Dick could find no words. He was too staggered to speak.
Wesley Crane watched him with an odd expression in his prominent eyes.
“You’ve come from England?” he asked presently.
“Y-yes; in the Baramula. I only got in this morning.”
“Then you’re staying in Sydney?”
“I’m not staying anywhere. I left my box at the wharf, and came straight up. I–I couldn’t afford to stay at an hotel.”
Crane wagged his great head again.
“Ah, very sad! Well, I can’t ask you to stay here. This place is to be sold, and I am busy taking an inventory. But since you are my late partner’s nephew, I will do what I can for you.”
He took out a pocket-book and scribbled a few words on a leaf, which he tore out.
“Here is the address of a friend of mine who will put you up for the night. To-morrow come to my office in Water Street, and I will see what work can be found for you.”
Dick was touched.
“Thank you very much!” he said gratefully. “It is very kind of you indeed.”
Crane put out a thick, grimy hand.
“That’s all right,” he said. “Well, I’m busy now. Good-bye!”
Dick’s head was in a whirl as he tramped back down the long white road in the hot glare of the Australian sun. He was sixteen, but looked younger. That was the fault of Miss Emma Neate, the aunt who had looked after him since the death of his parents, eleven years before. She had never sent him to a boarding-school, and the result was that, though a well-grown youngster, he had precious little idea of fending for himself. He knew rather less of the world than the average boy of twelve.

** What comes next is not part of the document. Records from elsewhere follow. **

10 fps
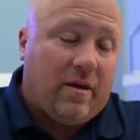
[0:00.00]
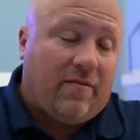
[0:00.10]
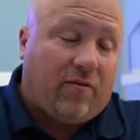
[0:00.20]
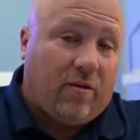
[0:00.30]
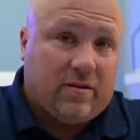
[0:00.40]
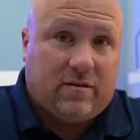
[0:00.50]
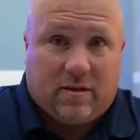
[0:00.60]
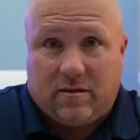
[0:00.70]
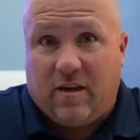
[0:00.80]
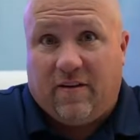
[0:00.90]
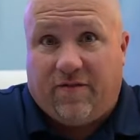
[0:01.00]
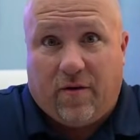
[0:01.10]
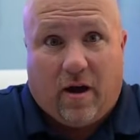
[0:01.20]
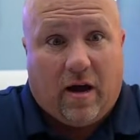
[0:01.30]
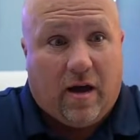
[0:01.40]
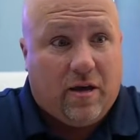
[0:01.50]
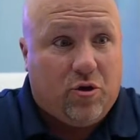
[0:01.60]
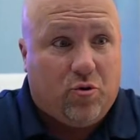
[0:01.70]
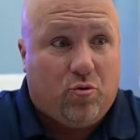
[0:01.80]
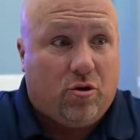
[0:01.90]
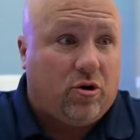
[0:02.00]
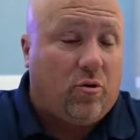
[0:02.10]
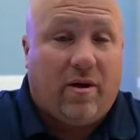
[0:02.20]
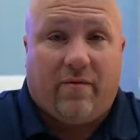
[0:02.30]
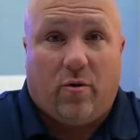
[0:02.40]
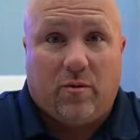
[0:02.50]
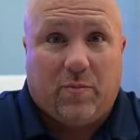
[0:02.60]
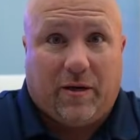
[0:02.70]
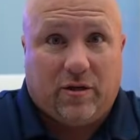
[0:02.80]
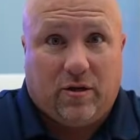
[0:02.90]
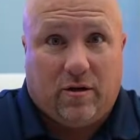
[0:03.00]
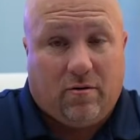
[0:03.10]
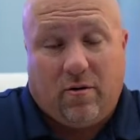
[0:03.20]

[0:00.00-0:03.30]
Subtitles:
For instance, if you don't have a home inspection done,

Miss Neate herself was not much better, and it was pure ignorance on her part that had caused her to invest most of her money in a wildcat mining scheme. When it failed, and she was left with barely enough to live on, she had jumped at the chance offered to Dick by his Australian uncle, and sent him straight out to Sydney by the first ship.
The news of his uncle’s death had shocked Dick, but as he had never seen him, he naturally did not feel any particular grief. The one question which filled his thoughts during that long walk back to the tram-head was whether the soft-spoken Mr. Wesley Crane was the same person whom he had heard using the appalling language which had greeted his ears at his first approach to Warlindi.

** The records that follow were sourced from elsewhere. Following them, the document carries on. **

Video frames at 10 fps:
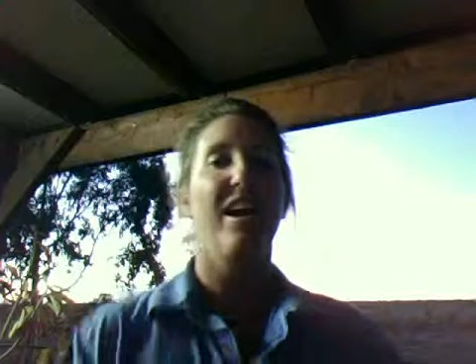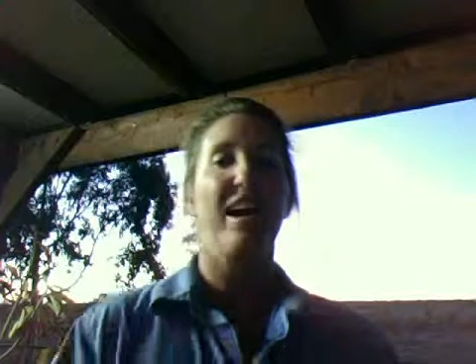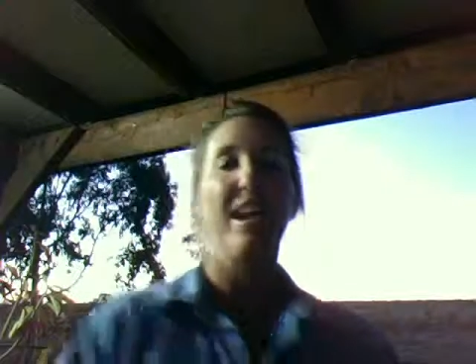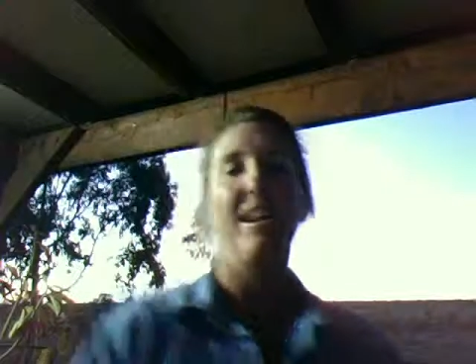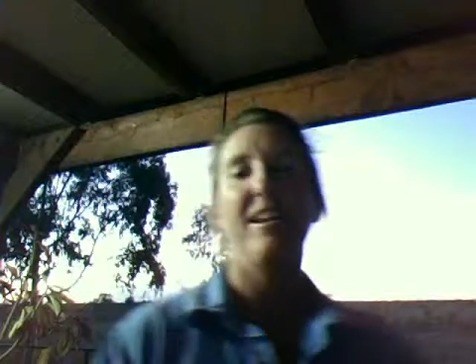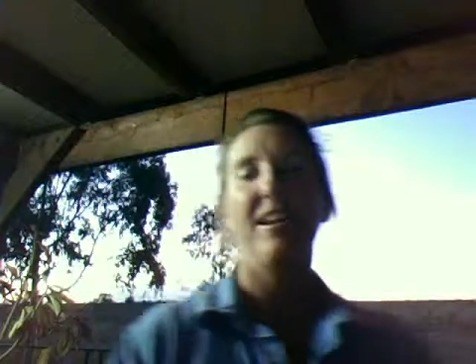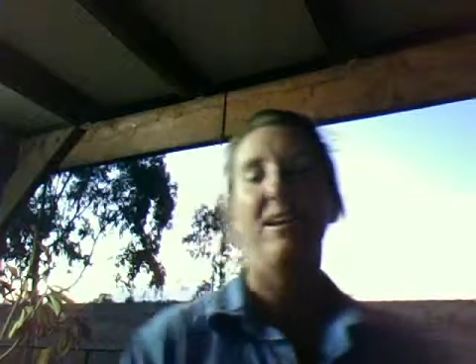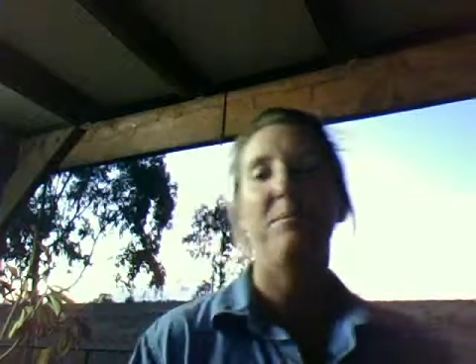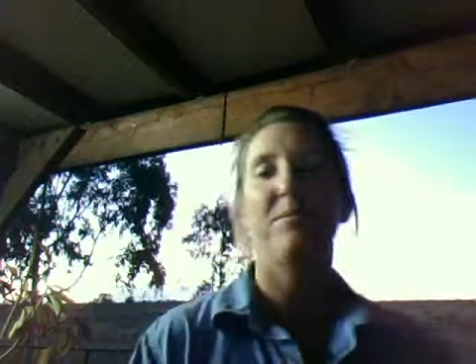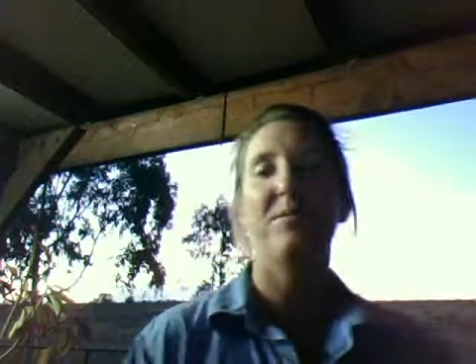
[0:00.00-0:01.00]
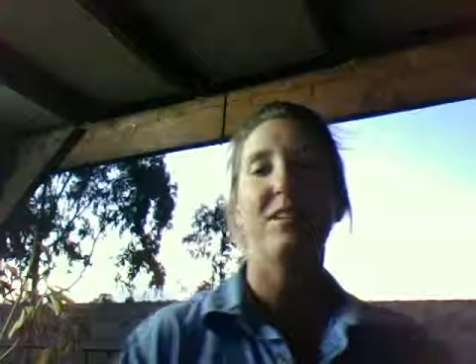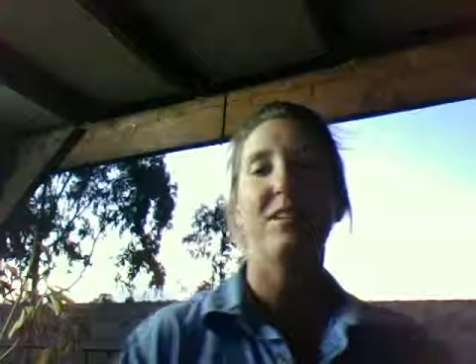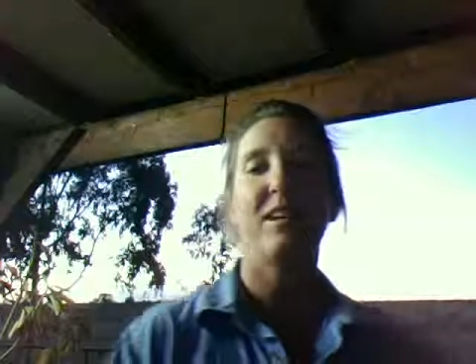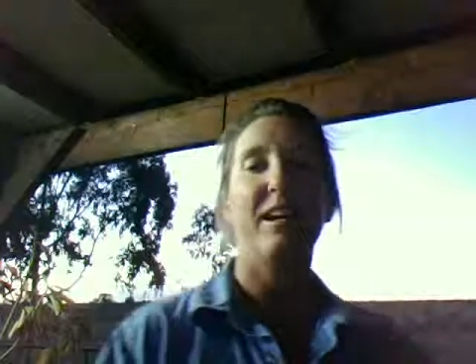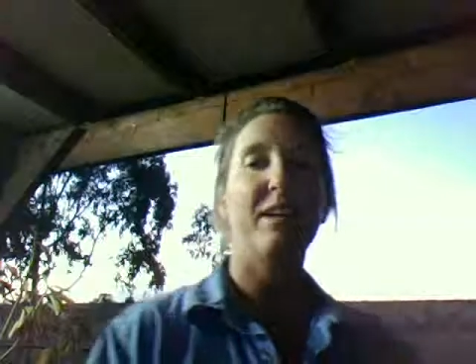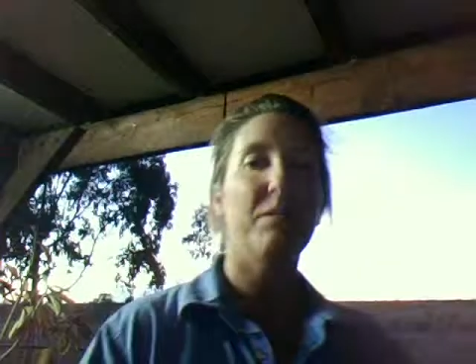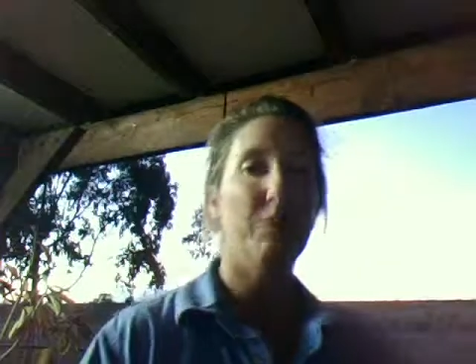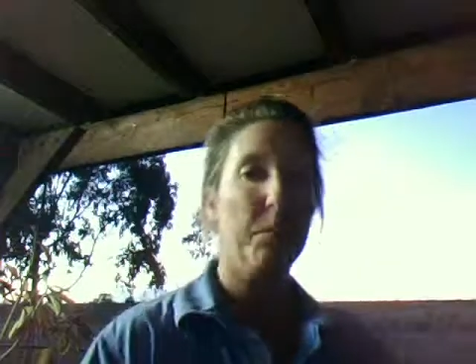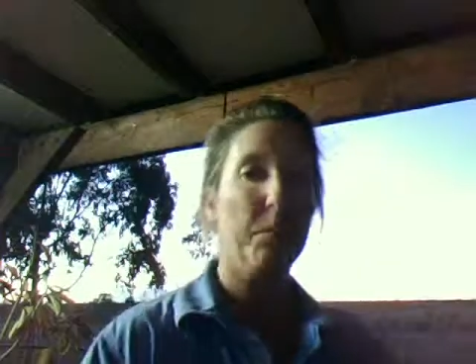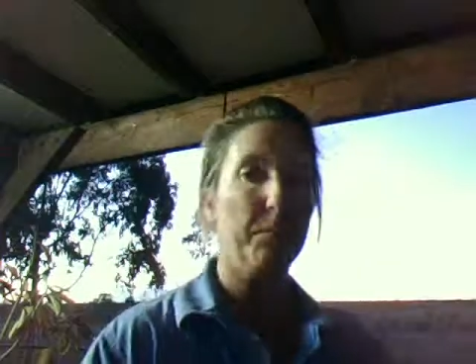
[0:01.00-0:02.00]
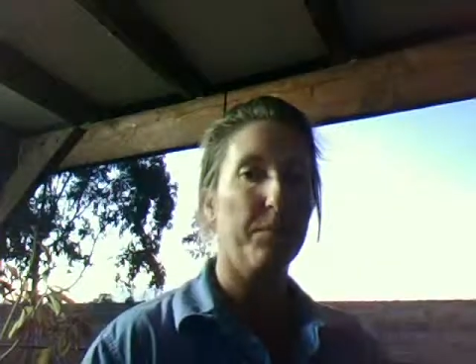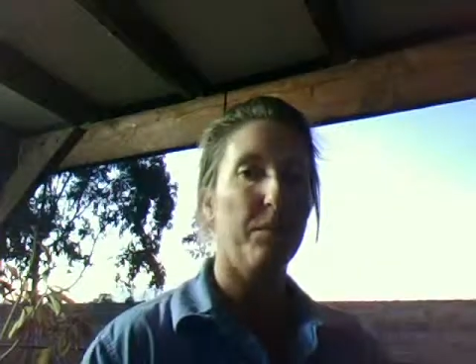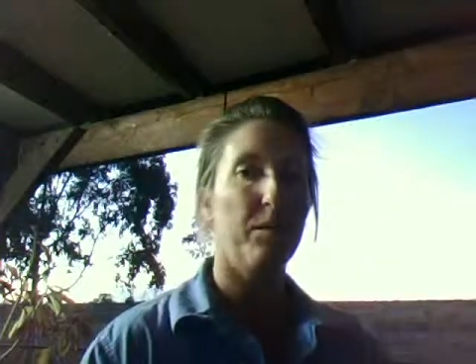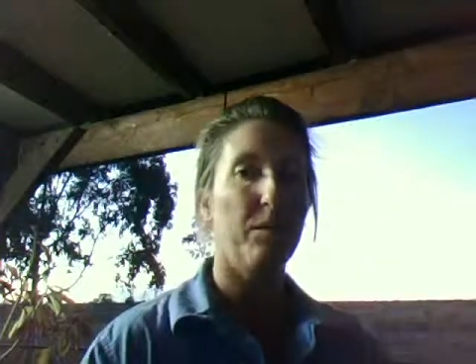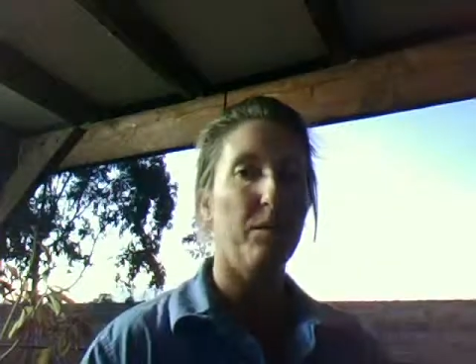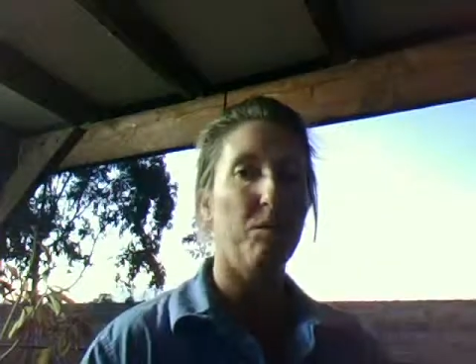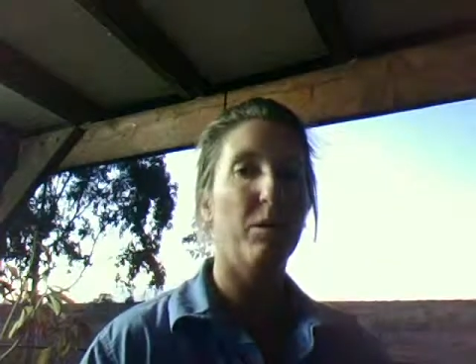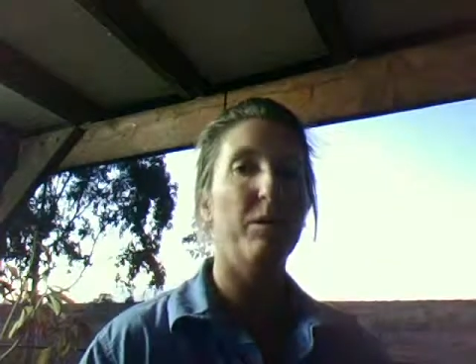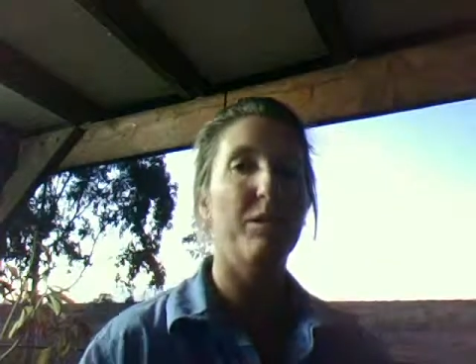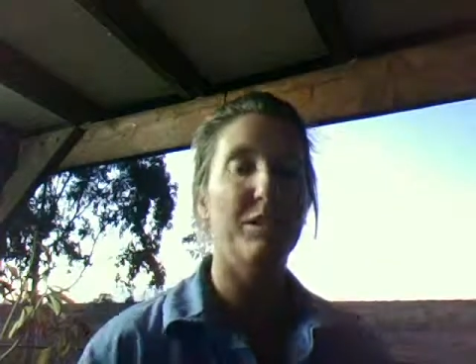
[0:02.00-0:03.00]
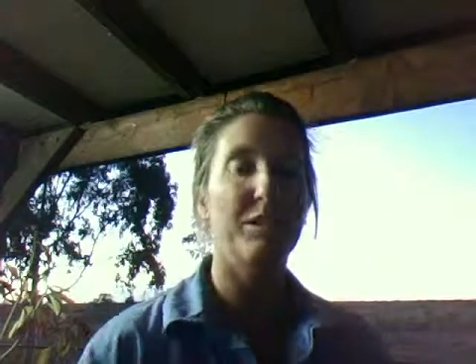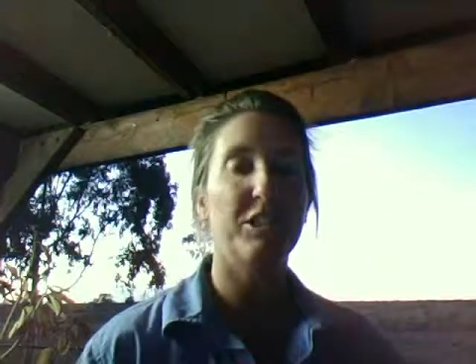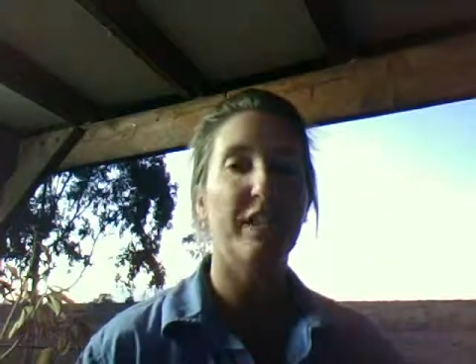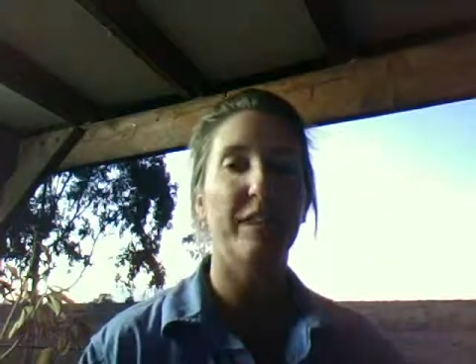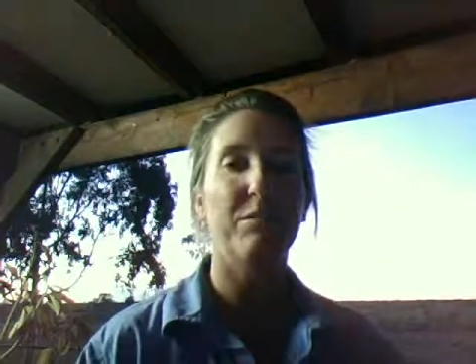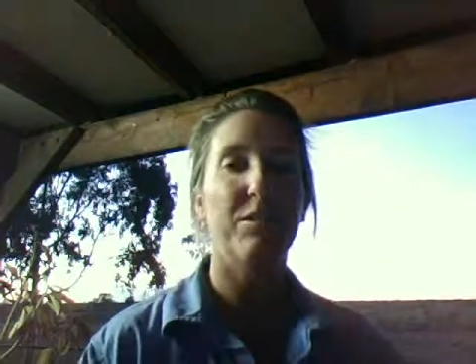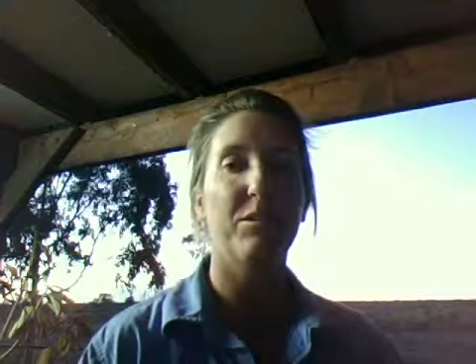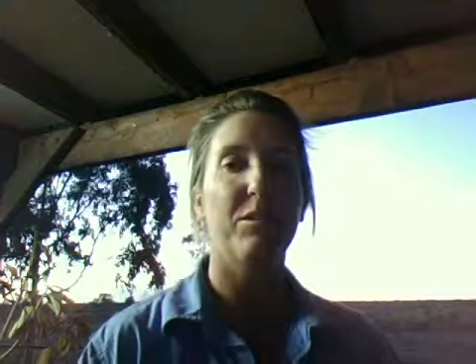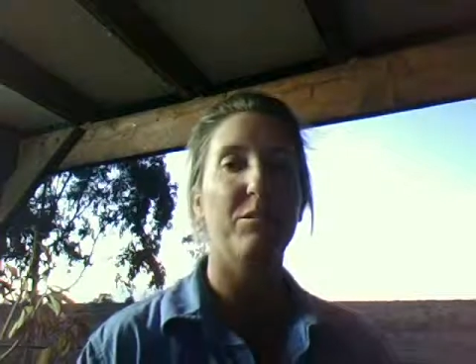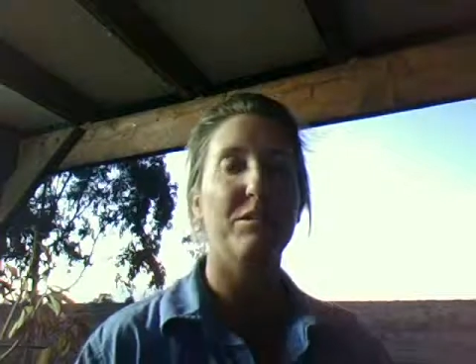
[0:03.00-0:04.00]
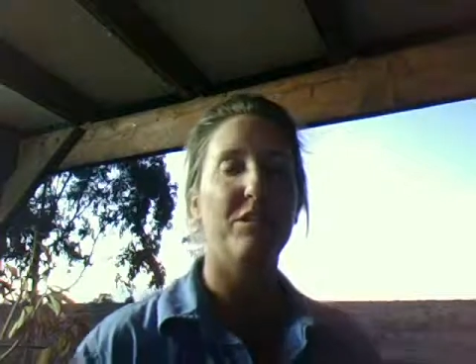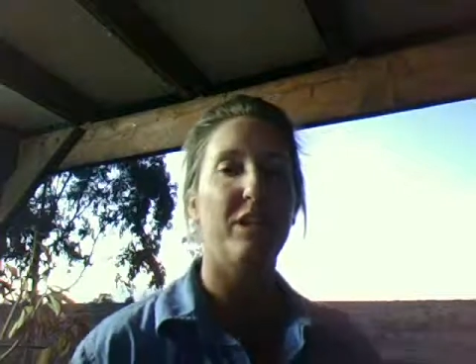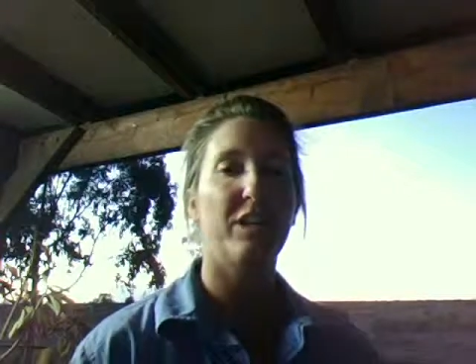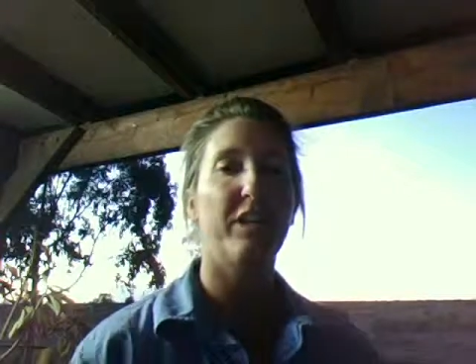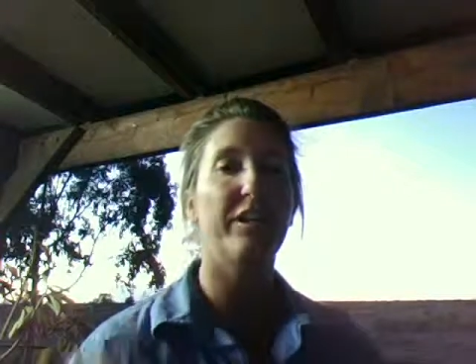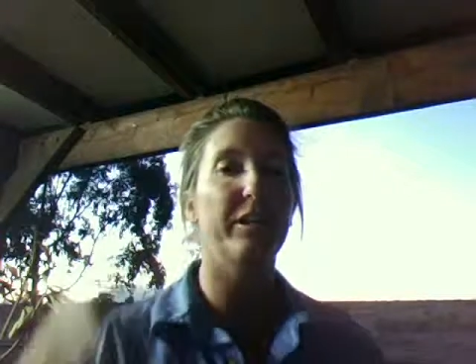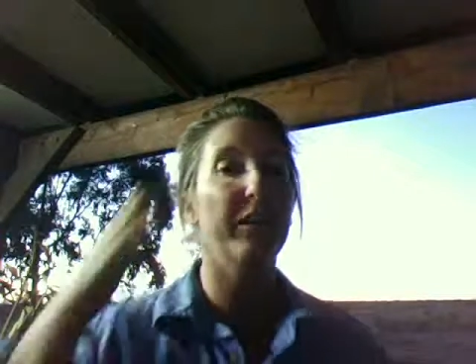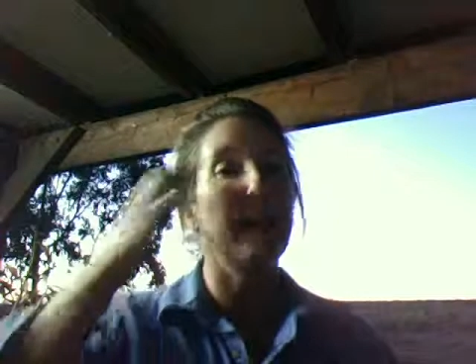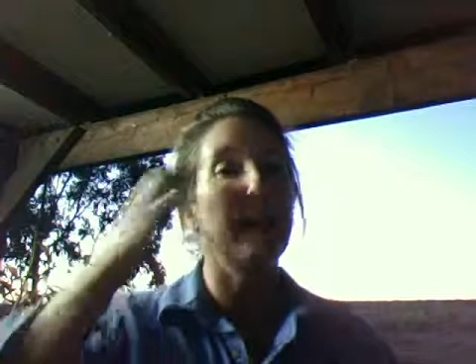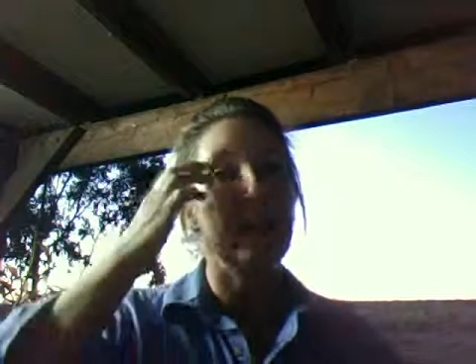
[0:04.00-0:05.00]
And today, what I want to share with you and show you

It hardly seemed possible, yet there were ugly doubts in Dick’s mind. Of one thing he was quite sure. He did not like the man, and dreaded the prospect of working for him.
At last he reached the tram. By this time he was pretty well played out. He fell asleep in a corner, and woke to find the tram at rest and the conductor shaking him by the shoulder.
“All change, sonny. This here’s the terminus.”
Dick jumped up with a start. He took the address from his pocket.
“Can you tell me where this is?” he asked.
The conductor glanced at it, then at Dick.
“Bendigo Hotel, Wharf Street. Be you staying there?”
“Yes; just for the present. I was told to.”
The conductor grunted.
“‘Tain’t much of a place. Still, I suppose you knows your own business. Go straight down that street till you gets to the water’s edge, then second turn on the right.”
Dick thanked him, and walked on. The sleep had refreshed him, but he was desperately hungry. Passing a little cook-shop, he went in and asked for a sandwich. As it was being cut he put his hand in his pocket to find some money.
He drew it out, and hastily tried the other.
A cry of dismay escaped him.
“What’s the matter?” demanded the man behind the counter, in a surly tone.
“I–I’ve been robbed!” stammered Dick. “My purse is gone!”
“I’ve heard that tale afore!” remarked the other, with a sneer. “Out you gets–quick!”
This fresh misfortune fairly staggered Dick. True, the purse had only held a sovereign in gold and a little silver, but it was all he had in the world. No doubt it had been taken from him in the tram. At any rate he was now absolutely penniless. He could not even pay the few pence due on his box. Not knowing what else to do, he went straight on to the Bendigo.
This was a narrow-fronted inn standing in a dirty, noisome alley running off the wharf. Over the door was written, “John Bale, licensed to sell beer, spirits, and tobacco.” The look of the place and the smell of it made him sick, but there was no help for it. He went in.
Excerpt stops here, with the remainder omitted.